Investing Books #11: Why Stocks Go Up (and Down) by William Pike
Why Stocks Go Up (and Down) provides a sound understanding of the fundamentals of investing in stocks and bonds. The book explains the basics of financial statements and analysis, cash flow generation, stock price valuation, and more. It goes well beyond most introductory books. It is perfect for readers with little or no background in investing and is certain to add value for experienced investors as well.
Who should read this book? New investors who want a solid background in stock and bond fundamentals. Anyone planning to take an introductory accounting or investment course. Readers of popular investment books who encounter terms or concepts they do not understand.

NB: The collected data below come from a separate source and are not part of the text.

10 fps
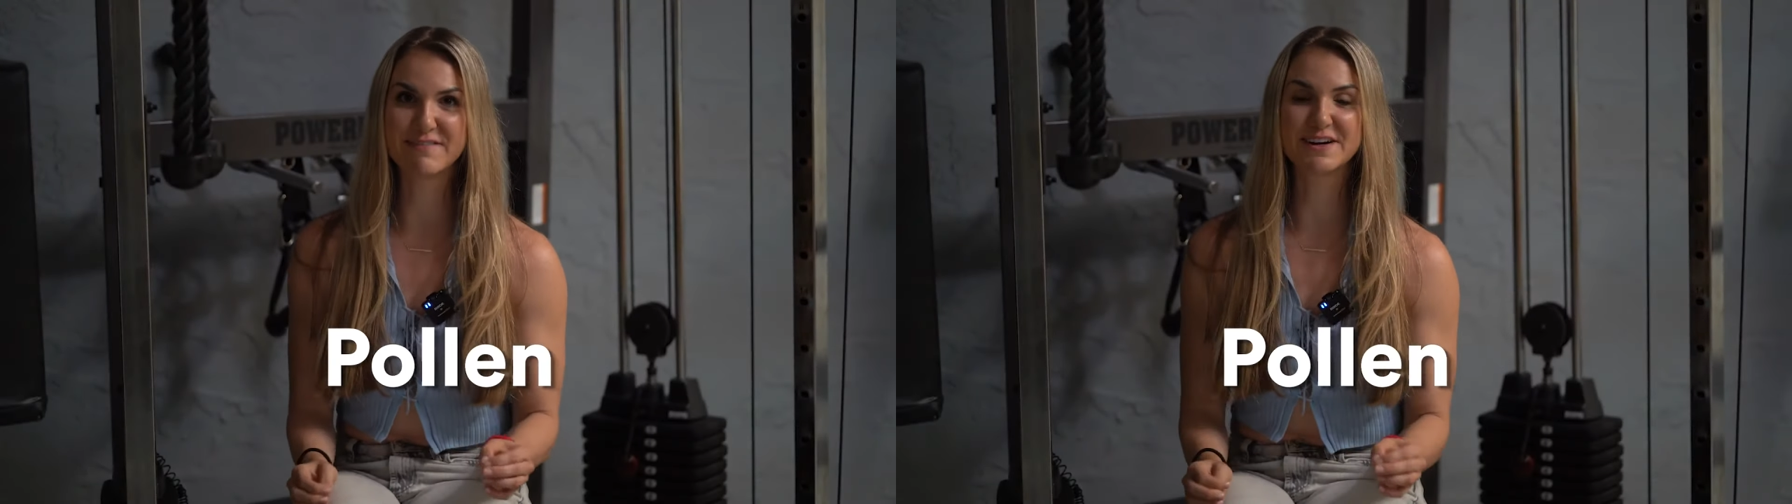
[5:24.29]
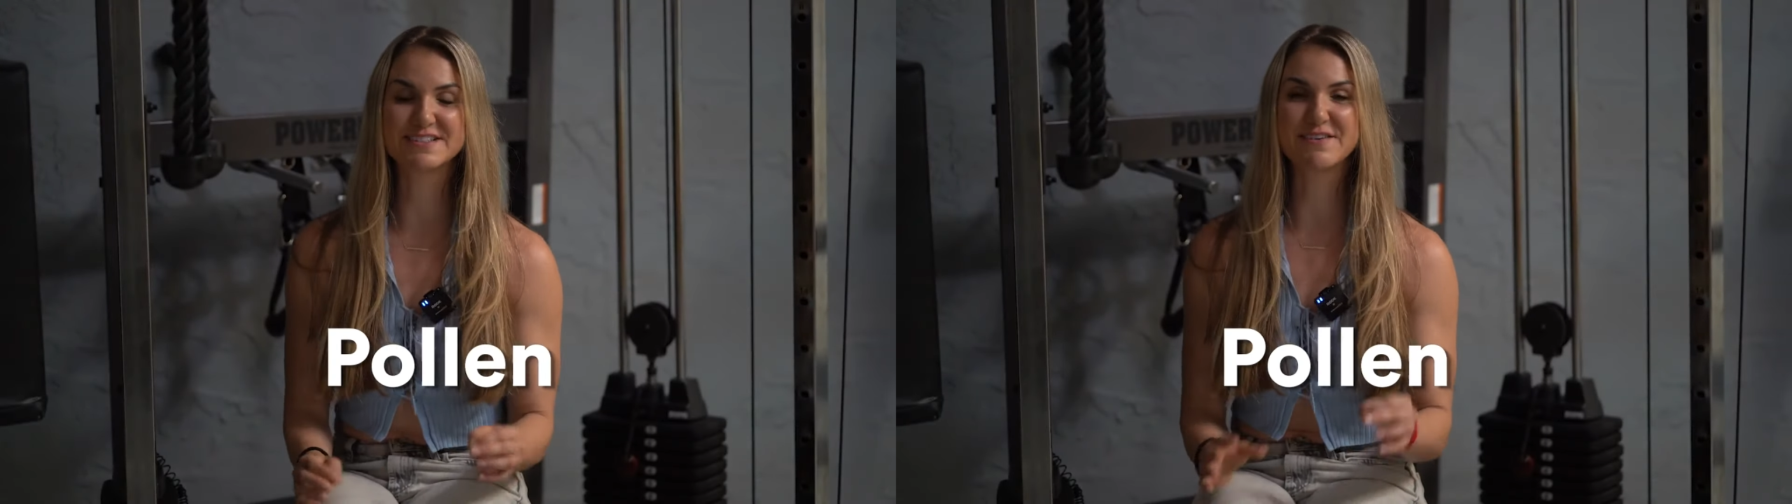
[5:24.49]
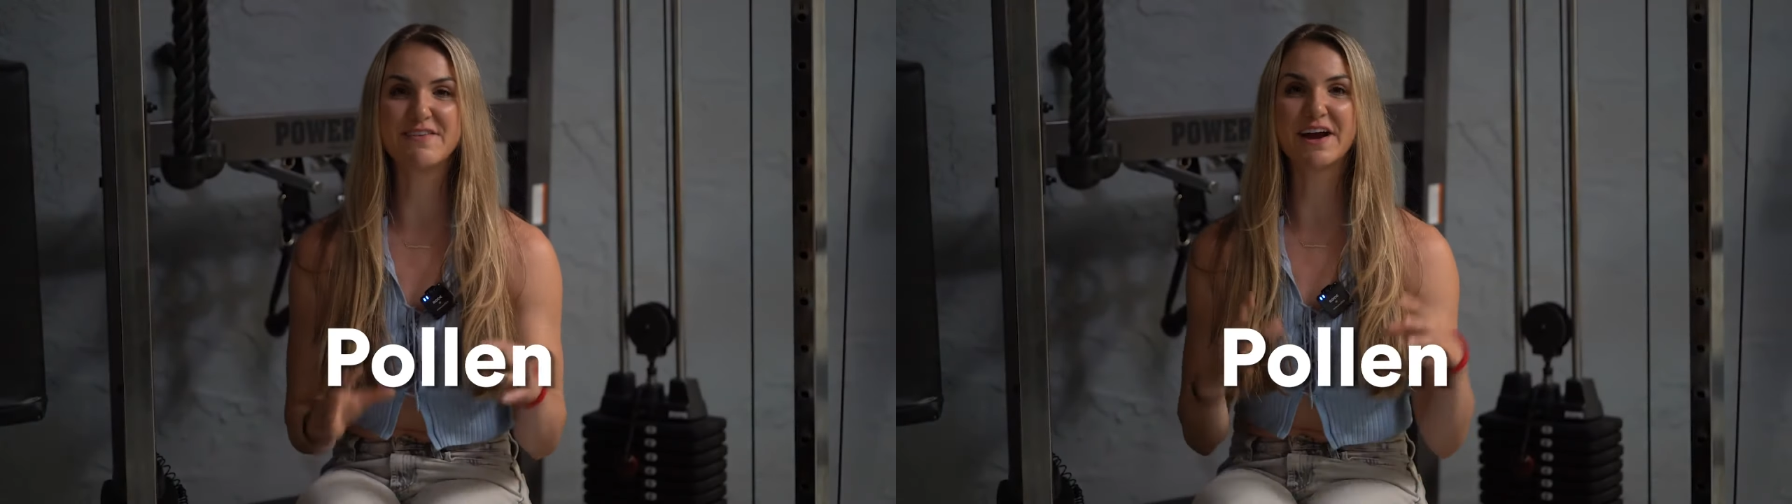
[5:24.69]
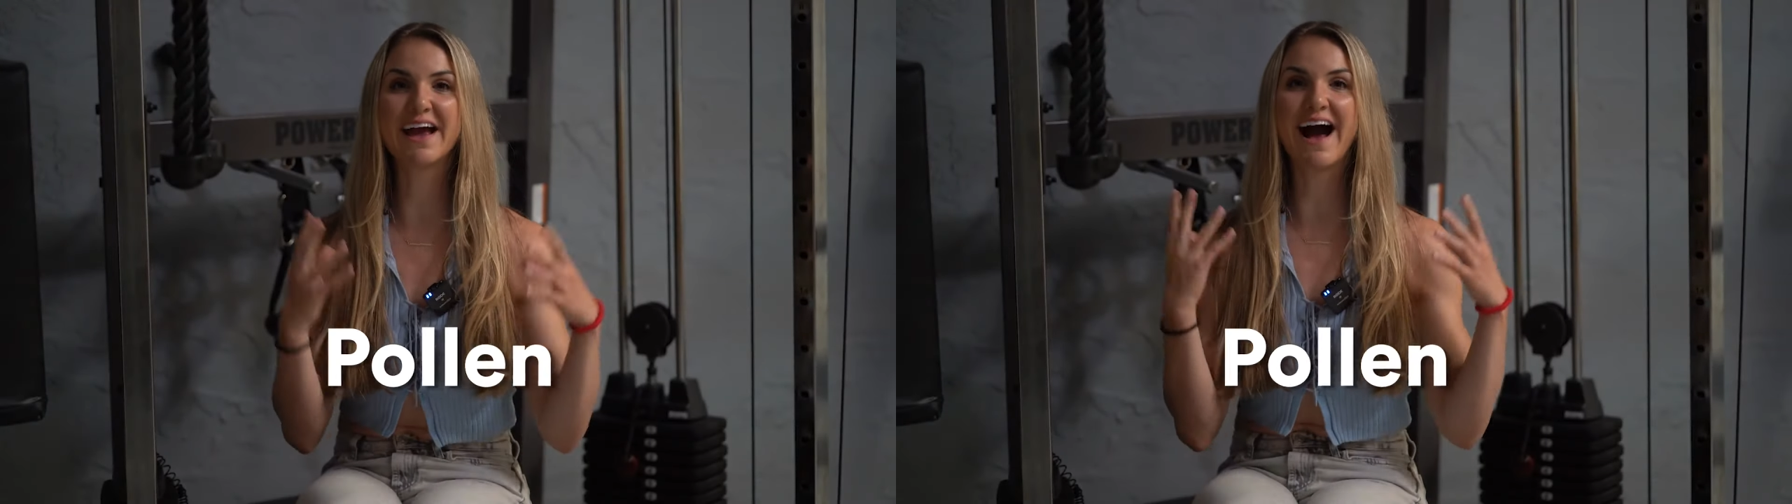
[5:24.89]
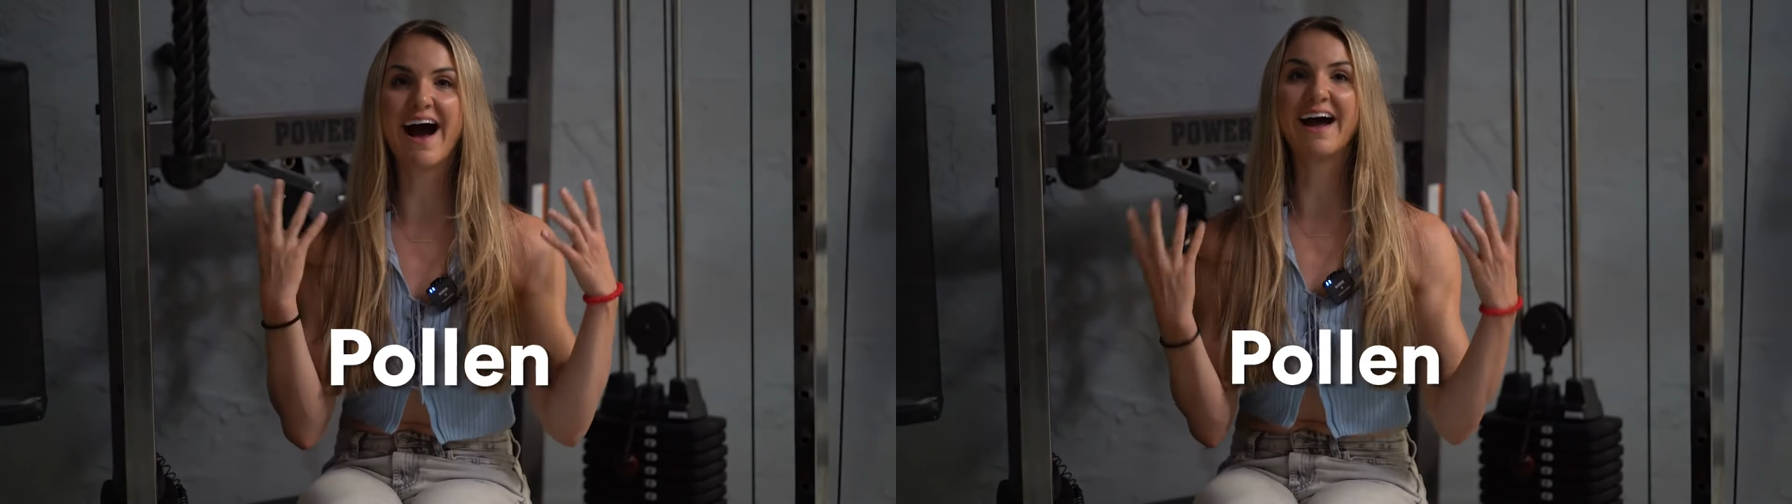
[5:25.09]
If there is a
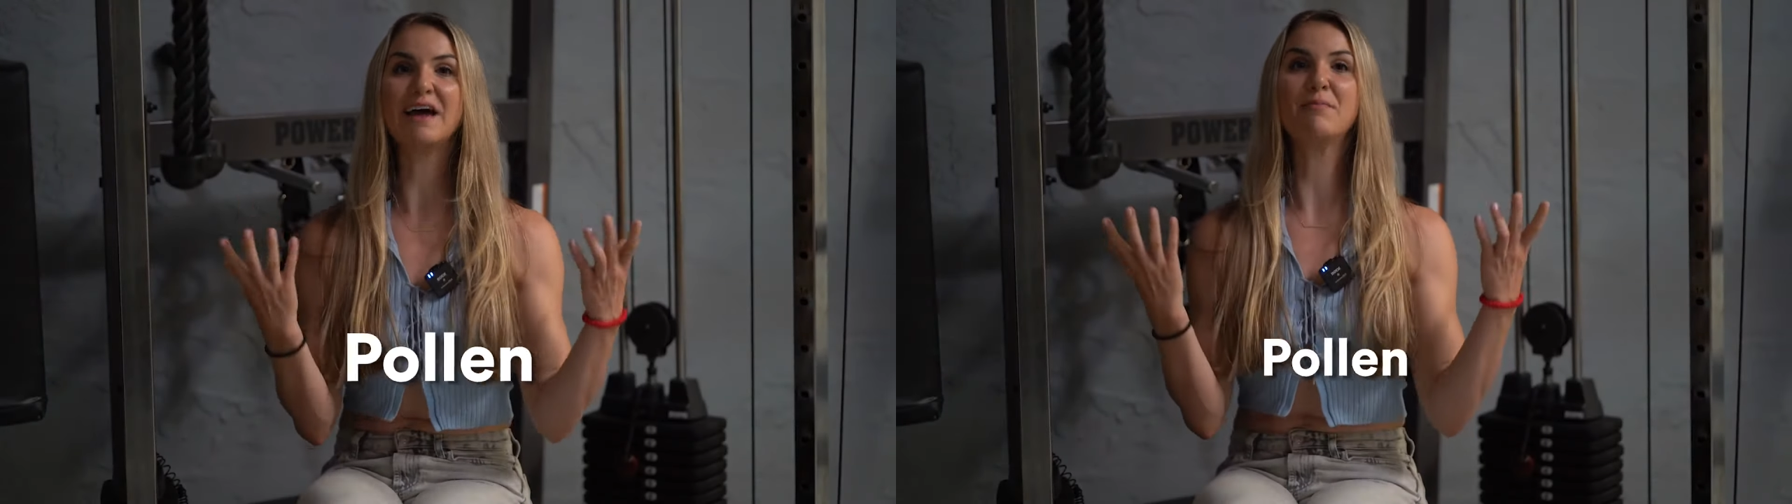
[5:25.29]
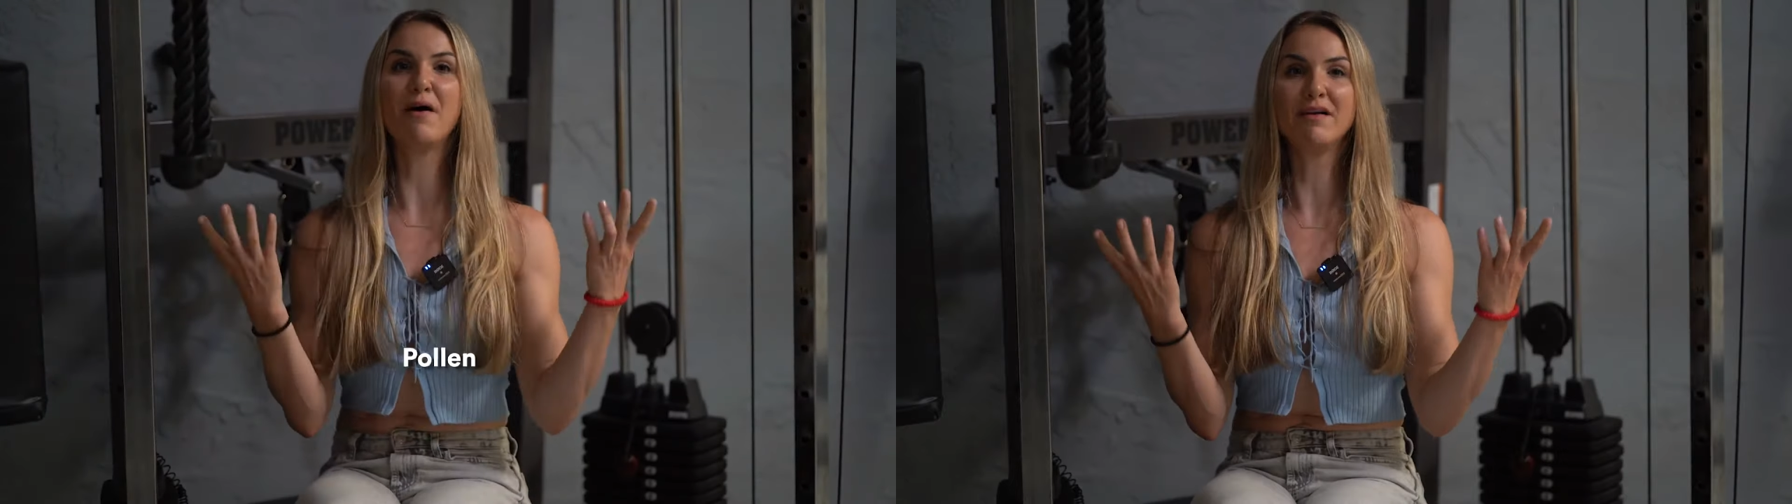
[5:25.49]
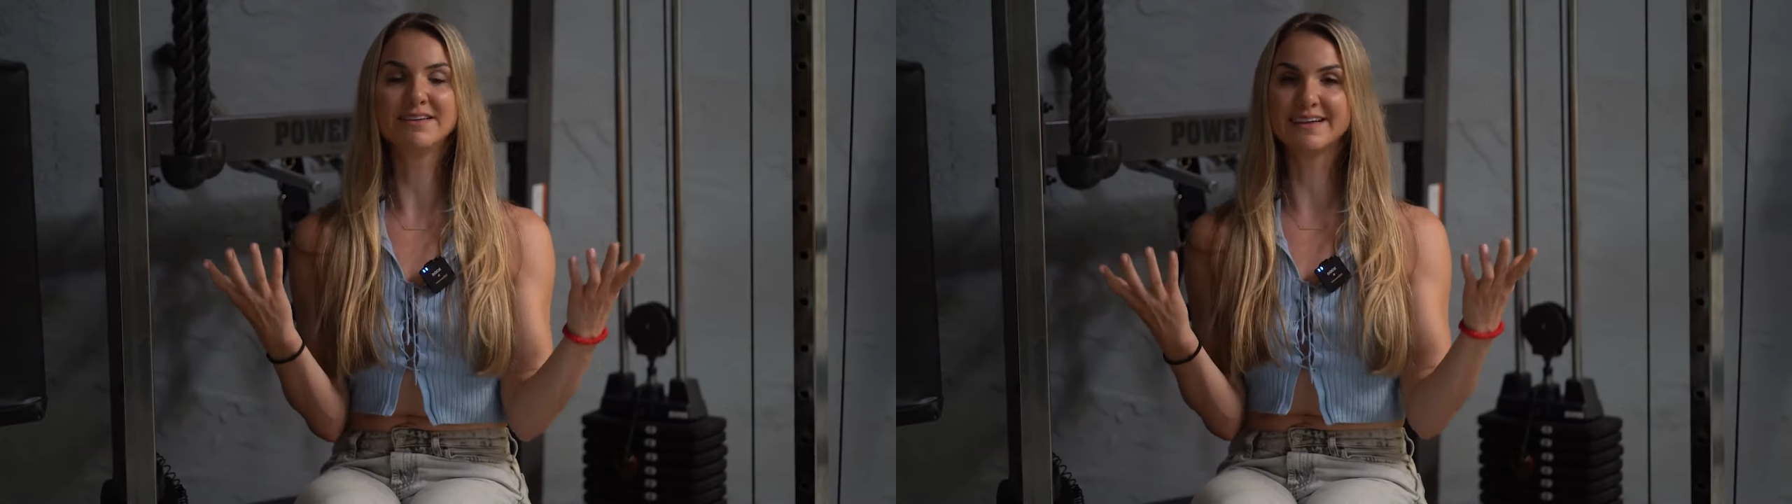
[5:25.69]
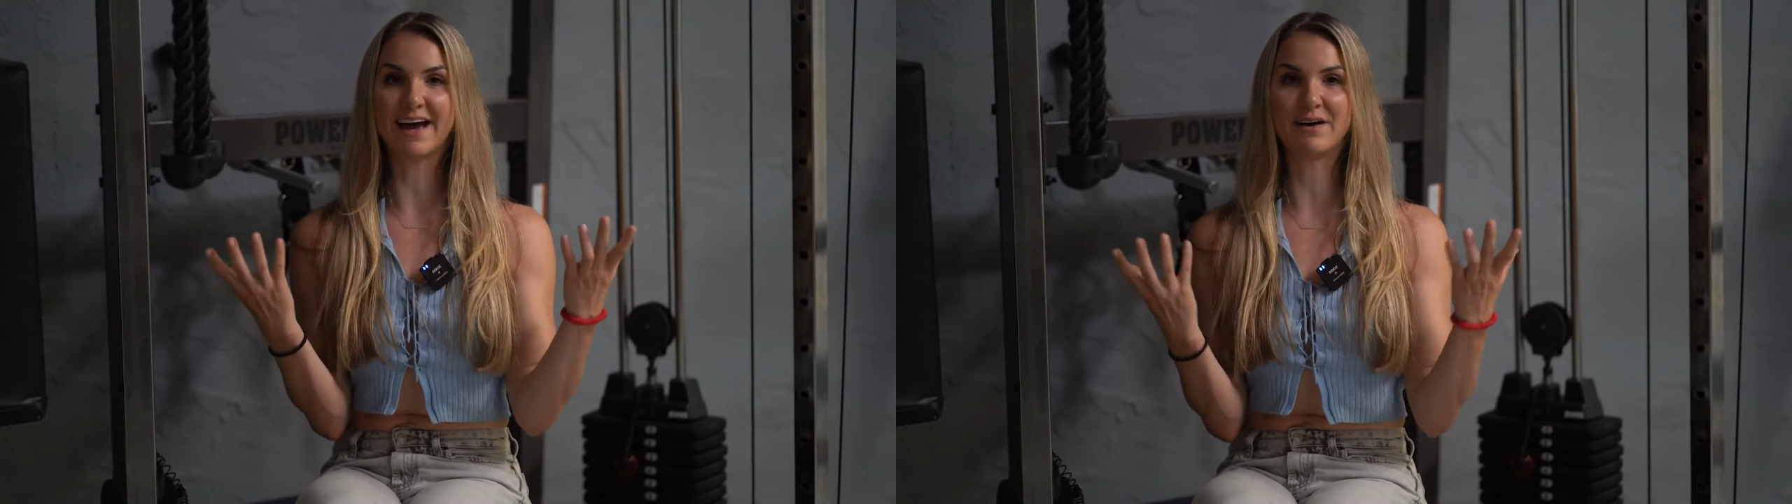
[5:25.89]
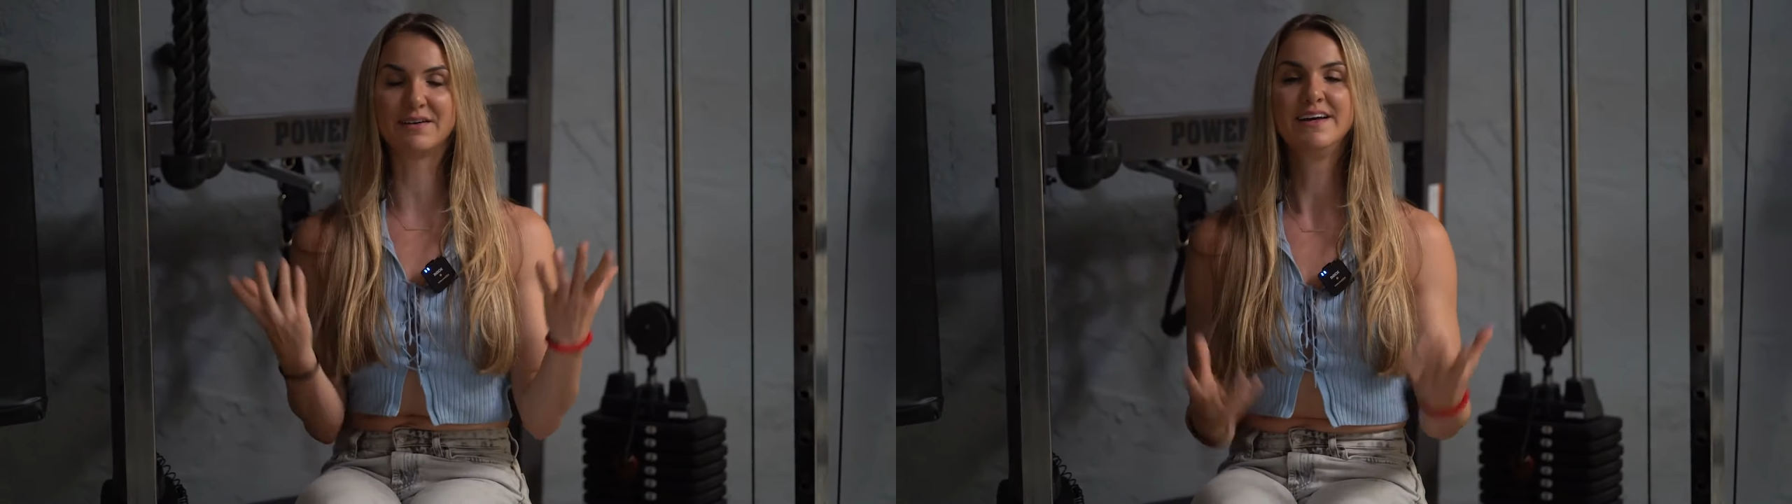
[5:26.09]
very high pollen
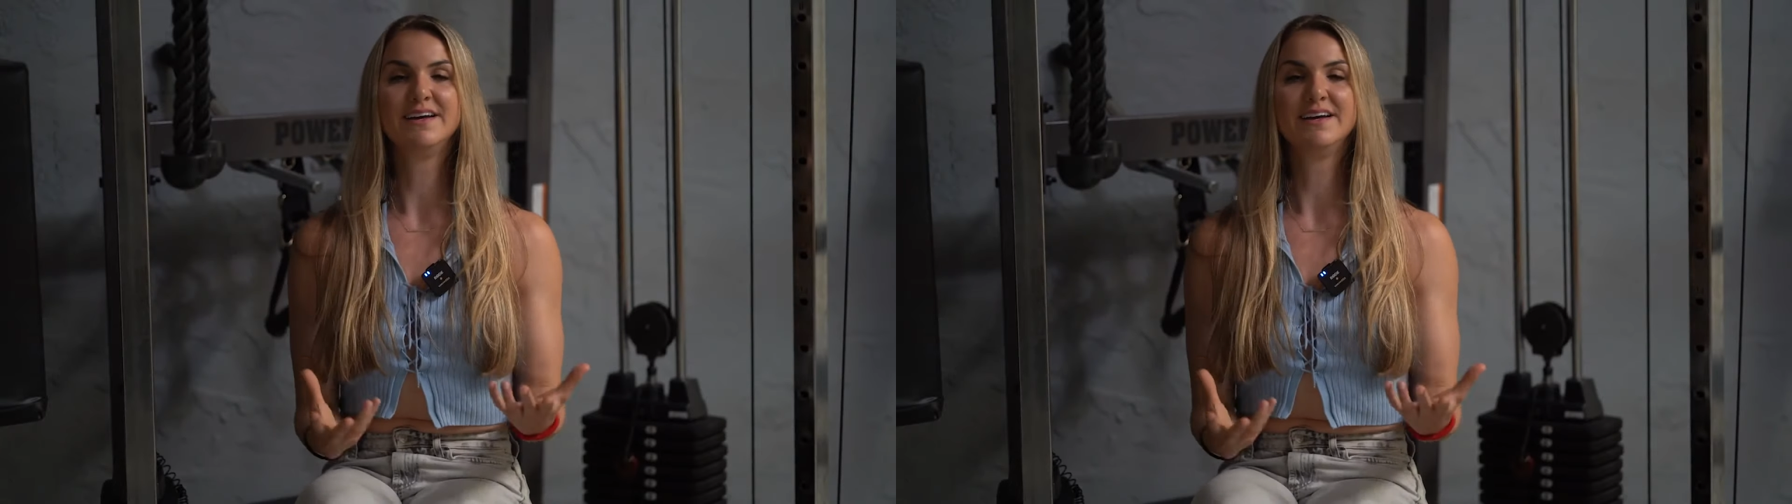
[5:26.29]
count,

Investing Books #12: Bull: A History of the Boom and Bust, 1982-2004 by Maggie Mahar
In 1982, the Dow hovered below 1000. Then, the market rose and rapidly gained speed until it peaked above 11,000. Noted journalist and financial reporter Maggie Mahar has written the first book on the remarkable bull market that began in 1982 and ended just in the early 2000s. For almost two decades, a colorful cast of characters such as Abby Joseph Cohen, Mary Meeker, Henry Blodget, and Alan Greenspan came to dominate the market news.
This inside look at that 17-year cycle of growth, built upon interviews and unparalleled access to the most important analysts, market observers, and fund managers who eagerly tell the tales of excesses, presents the period with a historical perspective and explains what really happened and why.